Hippocrates (c. 460–370 BCE) depicts the crown trephine (“modiolus”) around the year 300 BCE (Fig. 1).16 His explanation of the tool's use echoes to this day: provide torque, via a throng or cross handle, with the saw blade perpendicular to the calvaria.16 The crown trephine sports a serrated saw curled cylindrically on the flat plane. Upon alternating pronation and supination, an annular groove is cut into the bone, facilitating the removal of a cylindrical portion.11 Skulls retrieved from the fossil record show singular holes or multiple communicated holes to achieve a craniectomy. Regardless of the objective for each hole burred, Hippocrates acknowledges the utility of an array of caliber trephines, accommodating skulls of various ages and injuries.16 The major hindrance to a surgeon's confidence in the modiolus centered on the capacity to easily penetrate the skull.

Fig. 1.
Fig. 1.

Crown trephine, or modiolus, from a woodcut by Croce in 1573. This device for craniotomies was commonly used into the Middle Ages.

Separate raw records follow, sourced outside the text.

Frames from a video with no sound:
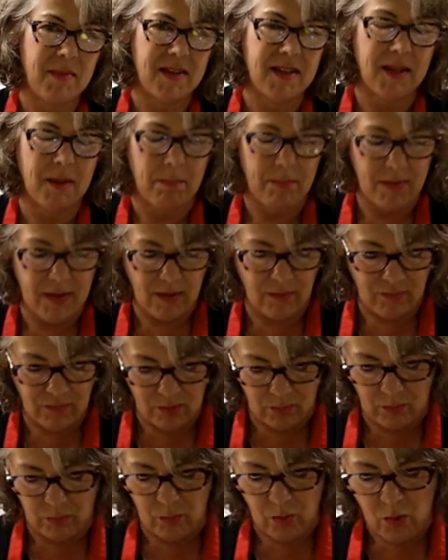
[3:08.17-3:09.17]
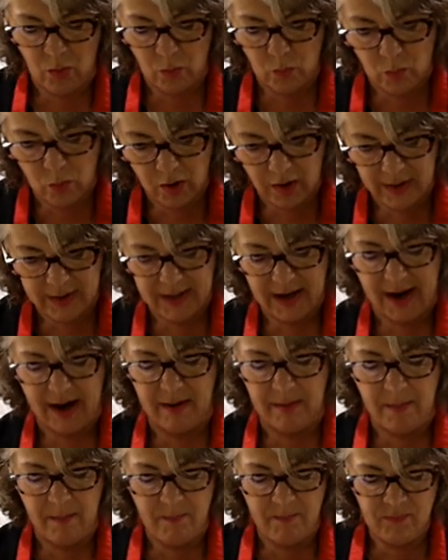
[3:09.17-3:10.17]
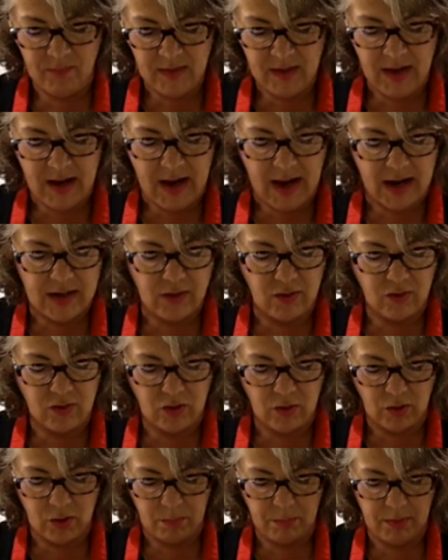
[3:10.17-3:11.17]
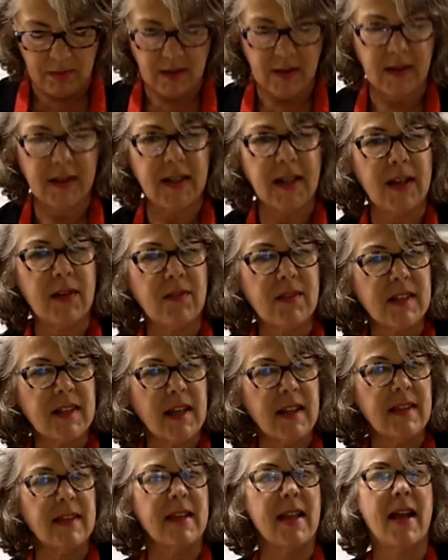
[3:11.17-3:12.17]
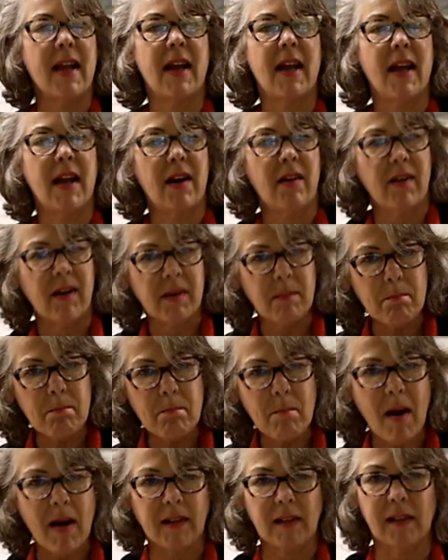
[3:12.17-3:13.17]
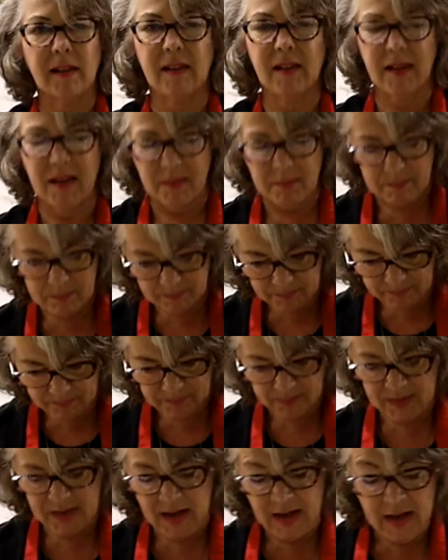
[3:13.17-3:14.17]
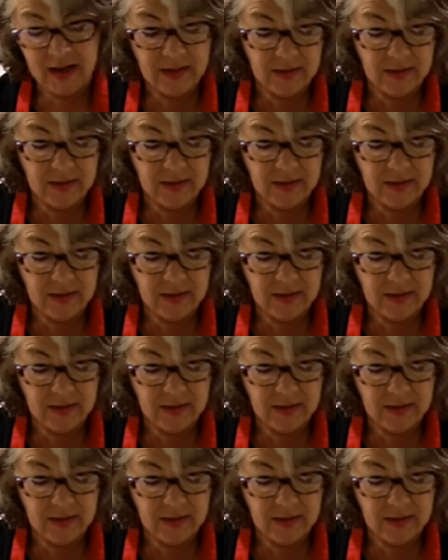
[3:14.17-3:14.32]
It's a bit of a workout, and you sort of put the leaves in there and muddle them.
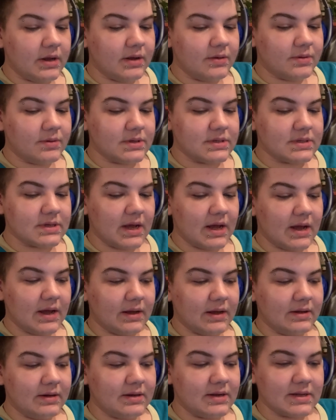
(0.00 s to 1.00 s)
it was,
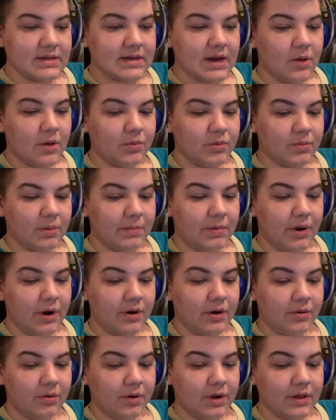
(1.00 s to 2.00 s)
doesn't help with my
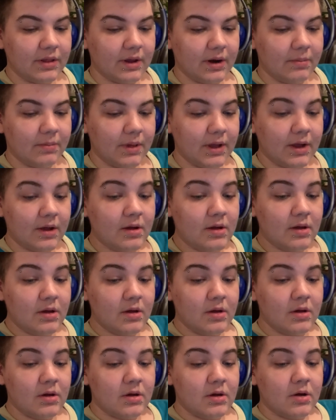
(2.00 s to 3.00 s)
paranoia that I'm like,
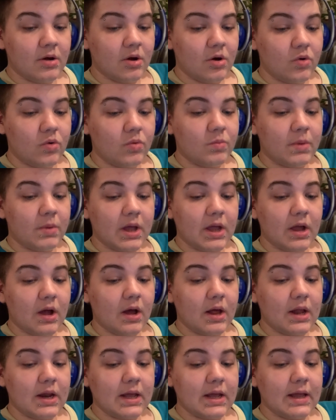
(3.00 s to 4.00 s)
oh my
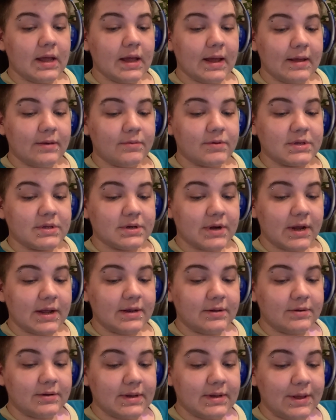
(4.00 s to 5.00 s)
god, a guy was trying
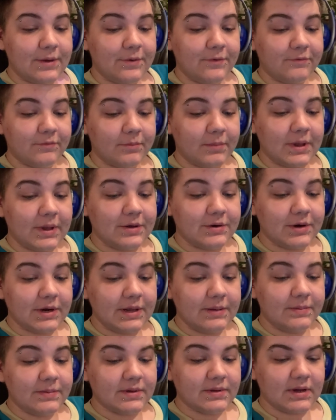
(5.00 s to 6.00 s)
to take over my
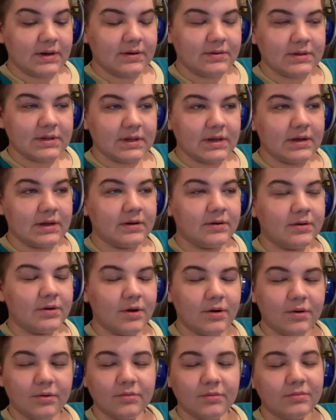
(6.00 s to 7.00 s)
dreams, and it's like,
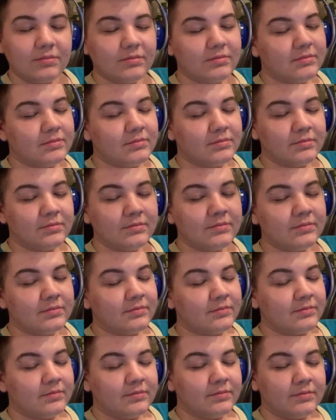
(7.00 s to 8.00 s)
no.
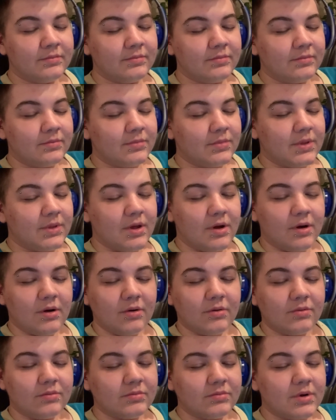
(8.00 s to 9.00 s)

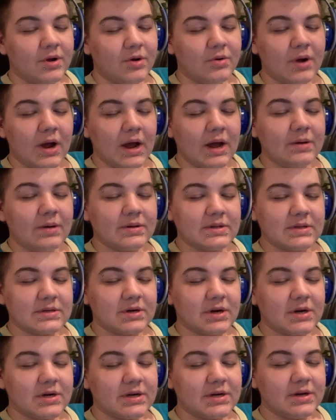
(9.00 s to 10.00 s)
No guy was in
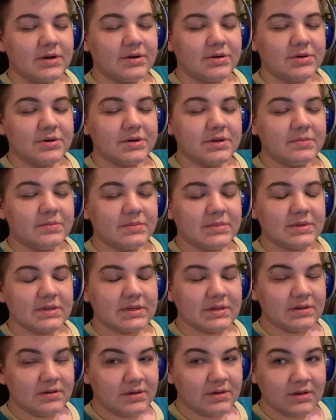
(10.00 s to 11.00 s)
charge of your dreams.
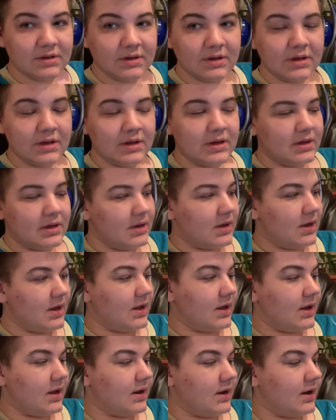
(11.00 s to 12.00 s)

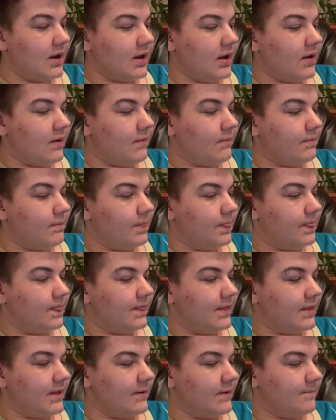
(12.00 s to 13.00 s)
And,
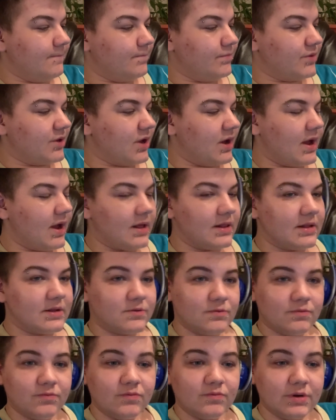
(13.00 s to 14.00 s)
so I had this
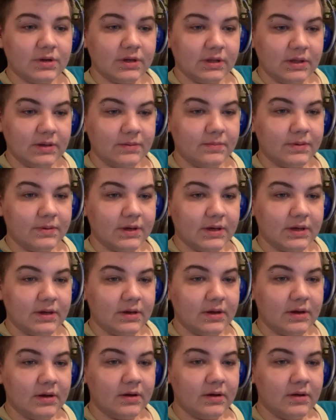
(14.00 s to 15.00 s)
really
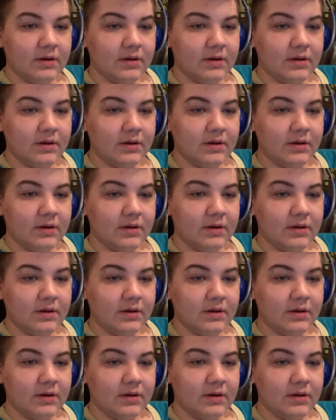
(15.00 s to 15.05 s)
big,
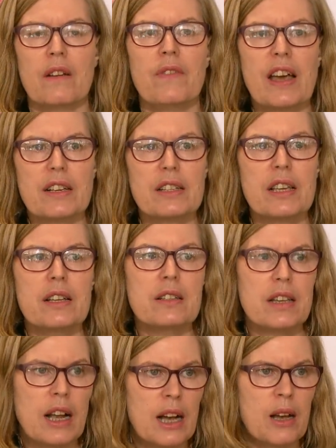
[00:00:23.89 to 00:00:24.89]
vaccines
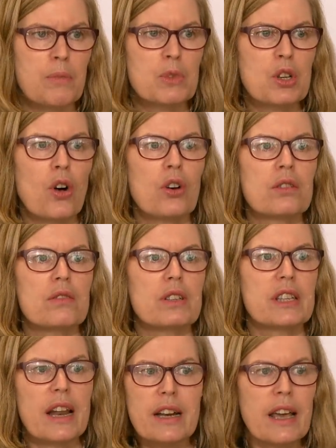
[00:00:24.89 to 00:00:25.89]
in arms on
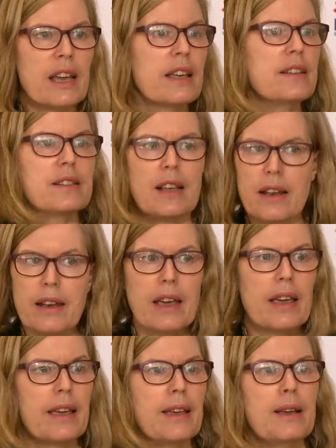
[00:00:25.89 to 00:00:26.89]
Saturday,
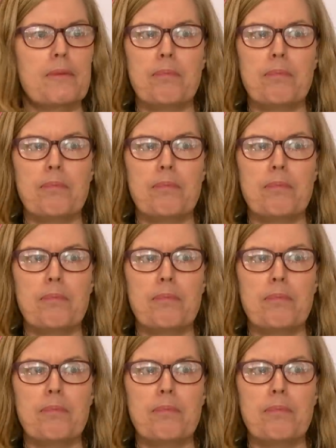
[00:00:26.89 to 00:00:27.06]
Sunday,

The next major improvement to the crown trephine was a removable center pin first described by Aulo Cornelio Celsus (c. 25–50 BCE) around 30 BCE.16 The function of the pin was to steady the saw blade against the skull to accurately position the hole.1 Some trephines developed later would affix this center pin permanently, facilitating the use of both male and female derivations. Once the male trephine began to cut into the bone, the female trephine continued burring. Celsus also asserted that correct pressure on the trephine would result in both burring and rotation—too much pressure and the tool would cease, too little and the tool would not advance.1

The crown trephine, actively used through the time of Galen (c. 129–199 CE) into the Middle Ages, fell out of favor and was replaced by the “torcular” (Fig. 2).8 The torcular, Latin for a wine or oil press, stood as a three-legged instrument (sometimes two) placed around the skull.8 This device used a gimlet, which elevated bone fragments after penetrating the center of a cranial depression.16 The gimlet ended in a screw point and progressively extended to helical flutes with a curved edge producing a shearing force against the surface.16 For added control, gimlets were attached to a collar (“abaptista”) to prevent unwanted intrusion through the meninges.16 The distance between collar and screw point was fixed and required the surgeon to stock a variety of the mounted torculars to penetrate various skulls.16

Fig. 2.
Fig. 2.

Torcular with abaptista from a woodcut by Croce in 1573. The torcular, which elevated depressed bone of the cranium using a gimlet bit, rose in popularity among surgeons of the Middle Ages.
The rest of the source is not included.